27 May 2020 / Andrew Hubbard
Issue: 4745 / Categories: Comment & Analysis
Law should reflect modern working patterns

The brief debate in parliament (tinyurl.com/yakxasza) on the deferral of the introduction of the off-payroll working rules into the private sector highlights how tangled everything has become in the Covid-19 world, where those working through personal service companies have largely fallen through the gaps between the two main compensation schemes. There is no agreement about what the reforms do. From one perspective the rules are a necessary way of combating PAYE and National Insurance avoidance, from another they are an attack on the freedom of freelancers to operate in the manner which best suits them. A third view is that they are an attack on workers’ rights, because they treat freelancers as employees for tax purposes without giving them employment rights. I come at this from no particular perspective and I can easily be persuaded that any one of these views is correct.

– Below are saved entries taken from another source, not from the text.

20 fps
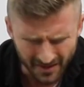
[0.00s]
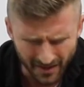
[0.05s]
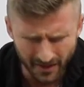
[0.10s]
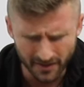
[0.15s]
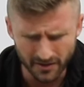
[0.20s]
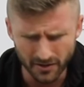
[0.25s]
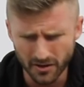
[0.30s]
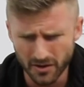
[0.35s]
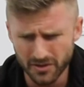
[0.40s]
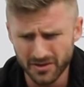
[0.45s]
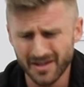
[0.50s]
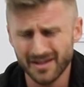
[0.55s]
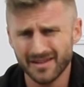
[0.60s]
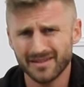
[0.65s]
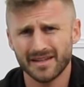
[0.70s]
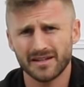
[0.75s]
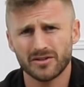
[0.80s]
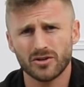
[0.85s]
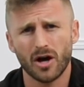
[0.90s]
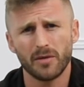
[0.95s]
Another thing
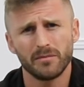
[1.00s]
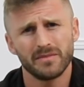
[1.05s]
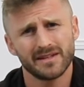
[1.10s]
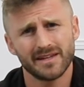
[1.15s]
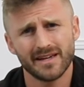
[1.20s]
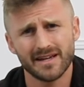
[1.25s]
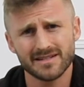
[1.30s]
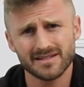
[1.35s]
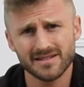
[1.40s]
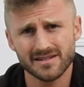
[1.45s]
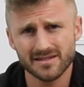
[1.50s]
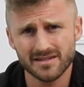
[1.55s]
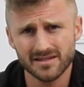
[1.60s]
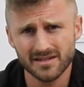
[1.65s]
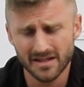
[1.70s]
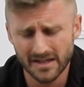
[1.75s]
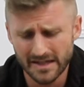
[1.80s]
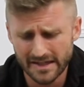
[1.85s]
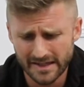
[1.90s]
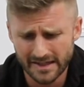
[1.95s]
that complicates
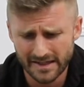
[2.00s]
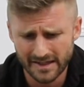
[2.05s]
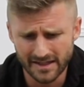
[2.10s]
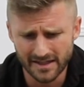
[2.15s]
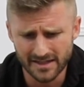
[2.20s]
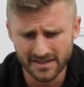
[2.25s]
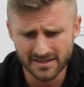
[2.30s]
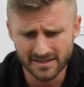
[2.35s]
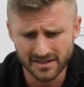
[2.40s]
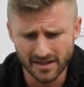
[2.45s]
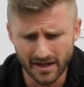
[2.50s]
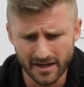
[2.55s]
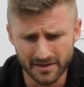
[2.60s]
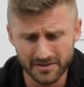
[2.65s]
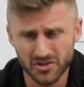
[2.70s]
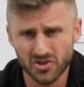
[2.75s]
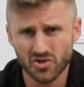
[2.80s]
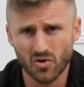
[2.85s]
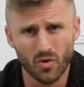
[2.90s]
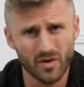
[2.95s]
this is
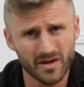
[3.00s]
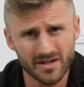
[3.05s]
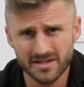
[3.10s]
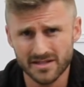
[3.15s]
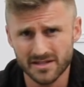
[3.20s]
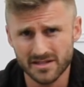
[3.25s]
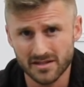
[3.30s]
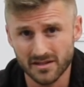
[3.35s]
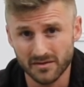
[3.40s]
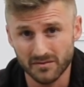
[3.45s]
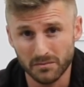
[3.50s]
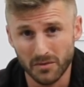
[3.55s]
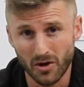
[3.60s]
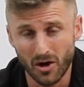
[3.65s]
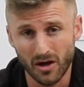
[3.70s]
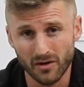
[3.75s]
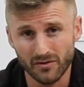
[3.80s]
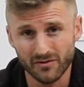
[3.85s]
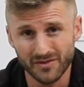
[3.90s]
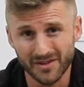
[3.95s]
the scoring system
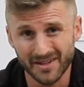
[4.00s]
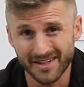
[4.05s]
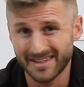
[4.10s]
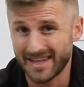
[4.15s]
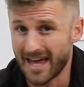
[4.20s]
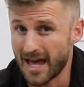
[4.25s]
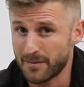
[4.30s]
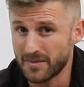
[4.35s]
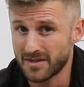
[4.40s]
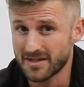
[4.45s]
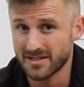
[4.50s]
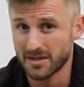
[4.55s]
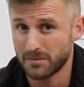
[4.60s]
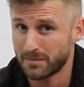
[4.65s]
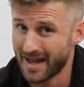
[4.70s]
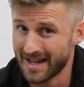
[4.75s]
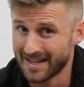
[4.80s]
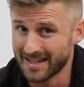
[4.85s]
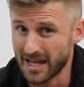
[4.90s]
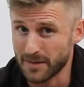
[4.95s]
of gammons and
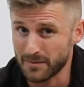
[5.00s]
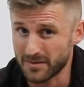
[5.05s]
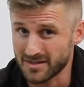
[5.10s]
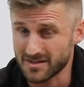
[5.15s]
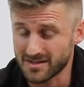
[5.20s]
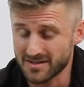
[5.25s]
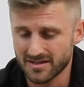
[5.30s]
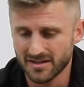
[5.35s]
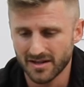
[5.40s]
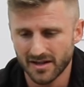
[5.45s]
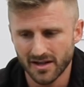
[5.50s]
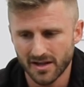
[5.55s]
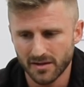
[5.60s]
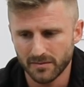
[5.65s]
backgammons.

We know the chancellor is looking at ways of equalising the tax, in particular National Insurance, burden between the employed and self-employed – this is one of the quid pro quos for introducing the support schemes. Given the fundamental changes that the crisis is bound to have on the economy and on the operation of labour market, is it too much to hope that we will finally get to grips with this issue properly? We need to find a way to create a system that reflects modern working patterns and achieves a real balance between the rights and obligations of different categories of workers. It is a tall order, but perhaps the current situation will be a game changer. 

If you do one thing...

If you act, or are thinking of acting, for clients before the tribunal, read paras 2 to 11 of Pickles (TC7681) where the tribunal was critical of the taxpayers’ representative’s failure to understand the nature of his responsibilities.